Just one new book or one new voice can open worlds of ideas.
learn from underrepresented voices to appreciate a fuller, truer range of human experience
Not sure where to start? The Belmont Library Guide is a treasure!
Under “Religion,” you can head to their “Underrepresented Voices” page where you’ll find categories in Feminist, BIPOC, Queer, and International theology.
There’s also a “diversity and inclusion” page for religion.
Learn from Social-science Commentaries to enter “the room where it happened”
When we read in a book that a character “drank a Coke,” we don’t wonder what that is.
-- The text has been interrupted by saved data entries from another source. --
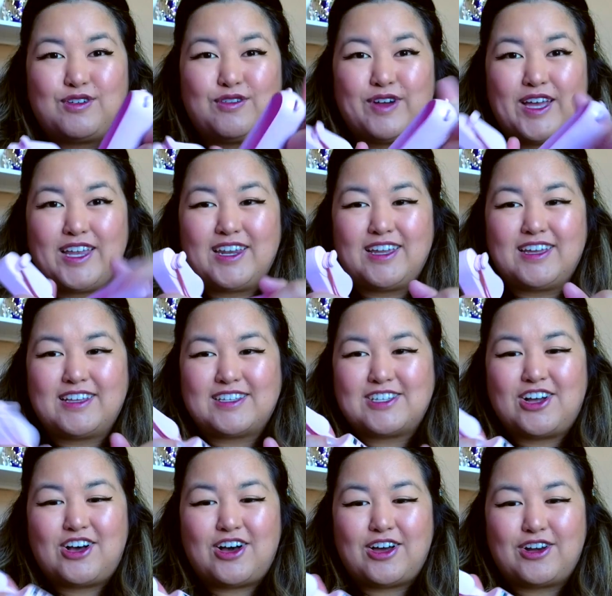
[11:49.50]
when it's
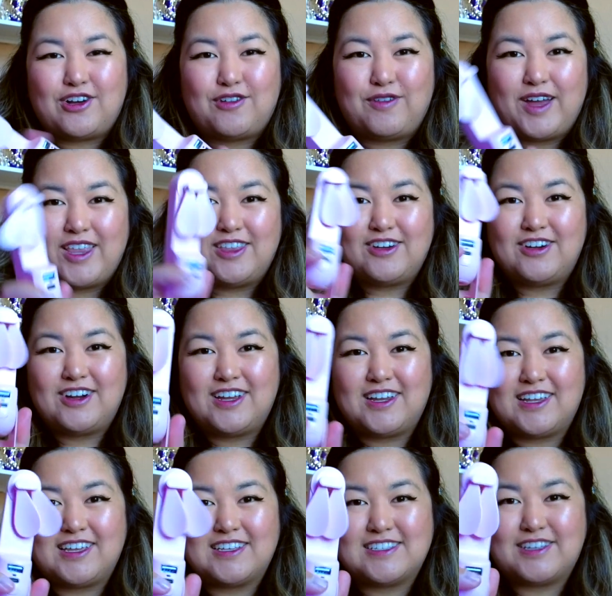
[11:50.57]
hotter weather, it
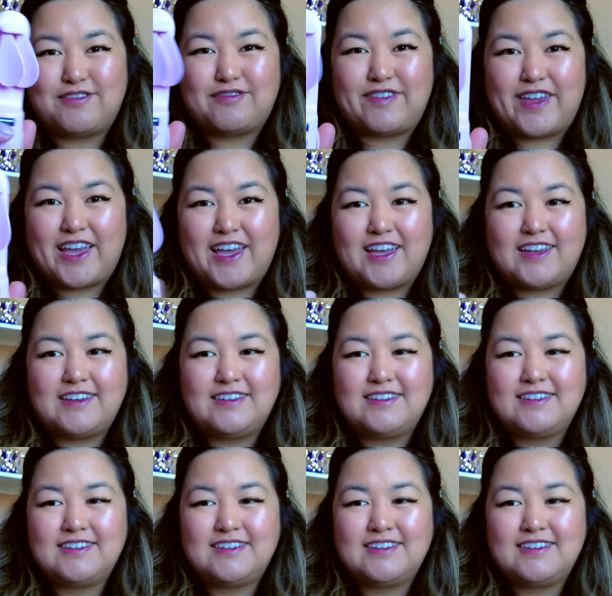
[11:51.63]
is a fan.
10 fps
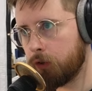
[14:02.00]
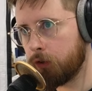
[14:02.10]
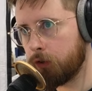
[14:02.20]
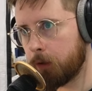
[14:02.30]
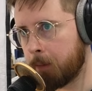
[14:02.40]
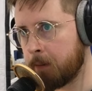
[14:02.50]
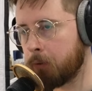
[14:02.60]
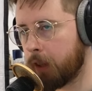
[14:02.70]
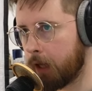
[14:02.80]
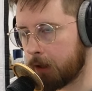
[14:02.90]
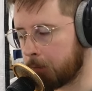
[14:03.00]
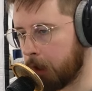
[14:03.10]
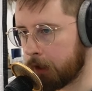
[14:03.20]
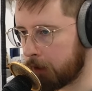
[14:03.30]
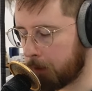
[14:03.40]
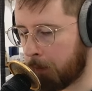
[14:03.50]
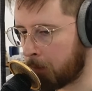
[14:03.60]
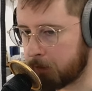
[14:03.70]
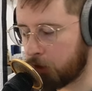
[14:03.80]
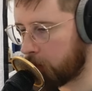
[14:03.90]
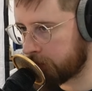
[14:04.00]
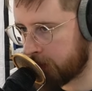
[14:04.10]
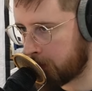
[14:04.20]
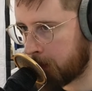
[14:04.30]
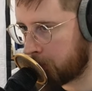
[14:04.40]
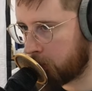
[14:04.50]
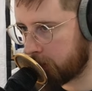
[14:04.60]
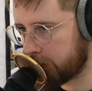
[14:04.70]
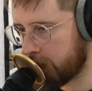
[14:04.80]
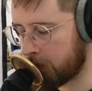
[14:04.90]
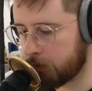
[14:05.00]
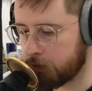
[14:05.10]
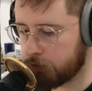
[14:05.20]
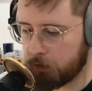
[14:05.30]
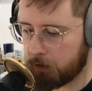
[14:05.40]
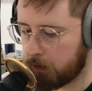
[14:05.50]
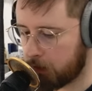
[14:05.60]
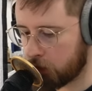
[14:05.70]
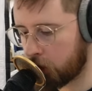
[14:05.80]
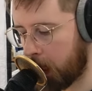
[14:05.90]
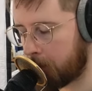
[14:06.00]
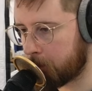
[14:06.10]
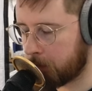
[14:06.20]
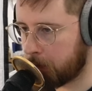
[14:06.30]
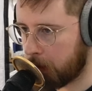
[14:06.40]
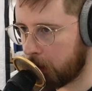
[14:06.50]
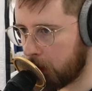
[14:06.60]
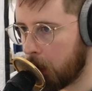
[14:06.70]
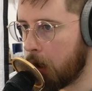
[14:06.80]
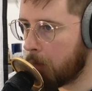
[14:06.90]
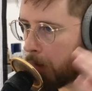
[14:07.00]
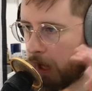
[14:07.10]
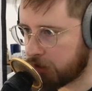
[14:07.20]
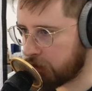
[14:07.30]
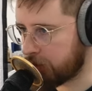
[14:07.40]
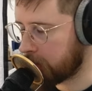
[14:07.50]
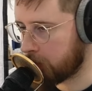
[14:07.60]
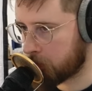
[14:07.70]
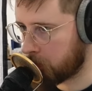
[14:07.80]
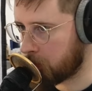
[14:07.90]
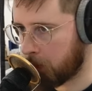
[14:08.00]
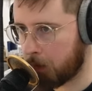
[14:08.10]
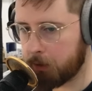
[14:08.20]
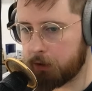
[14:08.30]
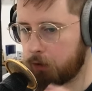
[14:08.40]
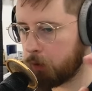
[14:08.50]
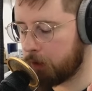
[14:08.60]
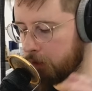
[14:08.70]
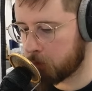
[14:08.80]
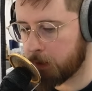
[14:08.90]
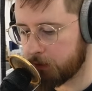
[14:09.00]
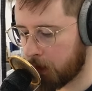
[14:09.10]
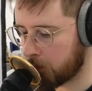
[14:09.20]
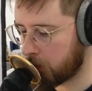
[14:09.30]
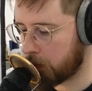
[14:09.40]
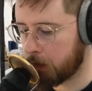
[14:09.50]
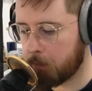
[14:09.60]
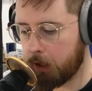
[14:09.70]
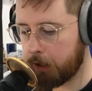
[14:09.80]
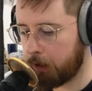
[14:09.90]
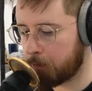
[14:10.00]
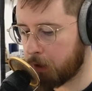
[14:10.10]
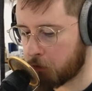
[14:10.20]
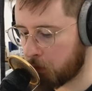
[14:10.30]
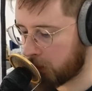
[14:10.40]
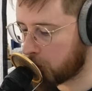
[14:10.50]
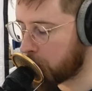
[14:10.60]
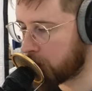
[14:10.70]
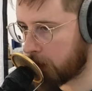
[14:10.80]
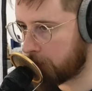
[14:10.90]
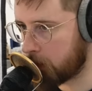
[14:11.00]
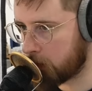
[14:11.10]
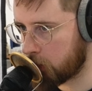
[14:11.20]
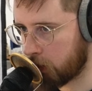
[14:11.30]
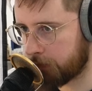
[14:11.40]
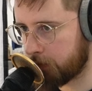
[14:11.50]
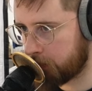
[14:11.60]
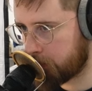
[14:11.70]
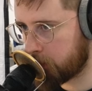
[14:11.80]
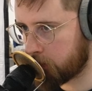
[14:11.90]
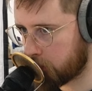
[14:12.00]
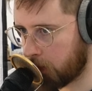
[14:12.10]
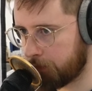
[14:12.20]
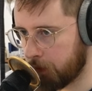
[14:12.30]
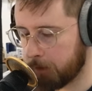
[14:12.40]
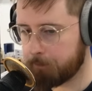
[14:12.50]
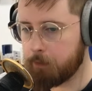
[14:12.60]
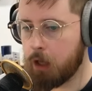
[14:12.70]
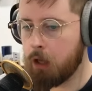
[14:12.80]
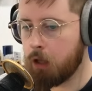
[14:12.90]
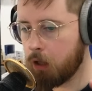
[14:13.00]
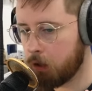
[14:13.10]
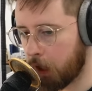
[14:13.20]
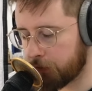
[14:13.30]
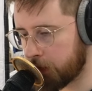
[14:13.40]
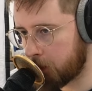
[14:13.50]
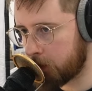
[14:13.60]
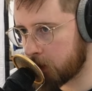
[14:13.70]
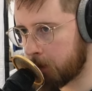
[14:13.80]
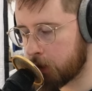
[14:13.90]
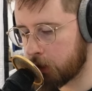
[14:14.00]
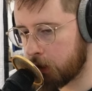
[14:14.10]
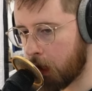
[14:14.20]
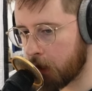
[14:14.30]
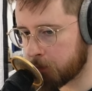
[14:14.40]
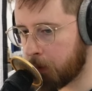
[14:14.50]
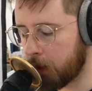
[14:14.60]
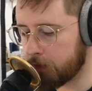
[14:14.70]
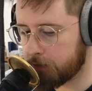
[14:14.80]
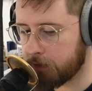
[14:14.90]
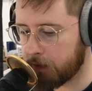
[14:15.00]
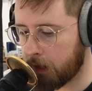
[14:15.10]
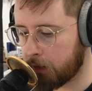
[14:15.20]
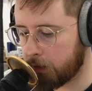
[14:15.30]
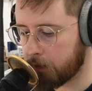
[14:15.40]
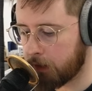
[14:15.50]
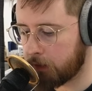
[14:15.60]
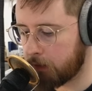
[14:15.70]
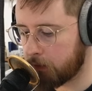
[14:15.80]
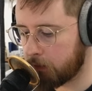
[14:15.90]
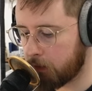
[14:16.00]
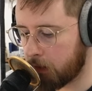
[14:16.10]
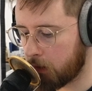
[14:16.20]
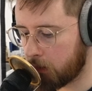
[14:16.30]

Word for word: the people that are complaining are probably not the same people all the time. So you just got the, each camp complaining. But I just think this was the right way to do it. They spent time talking about it. Press release wouldn't have given it the justice. Just go for it. Hmm. Last thing I wanted to mention, I spotted this at the end, and then uh,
We know it’s a sweet, dark brown, carbonated beverage, usually served cold in a can or bottle.
The author doesn’t need to describe it to us—so they don’t.
Social-Science Commentaries unpack the biblical “Cokes”: those things the authors didn’t need to waste valuable papyrus describing because everyone at the time knew what they meant.
But we’re not “at the time,” so we could use those descriptions.
Social-science commentators get us as close to being in the room where it happened as we are gonna get.
For example, understanding the critical nature of the honor/shame societies that motivate nearly every action of every biblical character gives context to:
James and John’s desire to rain fire down on the Samaritans who denied them hospitality (Luke 9:54)
the challenge-riposte public arguments between Jesus and the religious authorities
why Jesus so often tells people not to spread the word about his ministry.
I recommend the Social-Science Commentaries by Bruce Malina and Richard Rohrbaugh, which are sure to surprise, delight, and nearly bruise your forehead from all the “face palm” moments of enlightenment.
Play with your sermon composition
You can also create simple but fun challenges for sermon compositions
adD rich imagery like a children’s book author
Imagery in sermons helps listeners experience the message. Sensory language draws people closer to the story so they relate, connect, and keep listening.
Instead of saying, “Imagine how thirsty Jesus was as he approached the woman at the well,” you might experiment with ways to show how thirsty he was: “Jesus’s throat felt as brown and grainy as the road he walked on as he approached the solitary woman lowering her bucket in the well.”
Children’s authors are masterful in their use of imagery. On this educator’s website, “Writing with Imagery,” portions of three children’s books are shown and read aloud to illustrate how the author incorporated imagery.
If you prefer more grown up material, here’s a Goodreads’ list of recommendations of novels with the best use of imagery.
Experiment with the Sermon’s Structure
Another challenge might be to apply a simple sermon outline like this one, then systematically rotate the order each component appears in the sermon each week for a new structure each time.
Describe the inciting incident (from the text or in our world)
Describe the real issue that the incident reveals
Describe God’s intervention or hopes as revealed in the text
So what? How does this matter to us today?
We all have a lifetime of learning ahead of us to improve our preaching craft, so make it fun!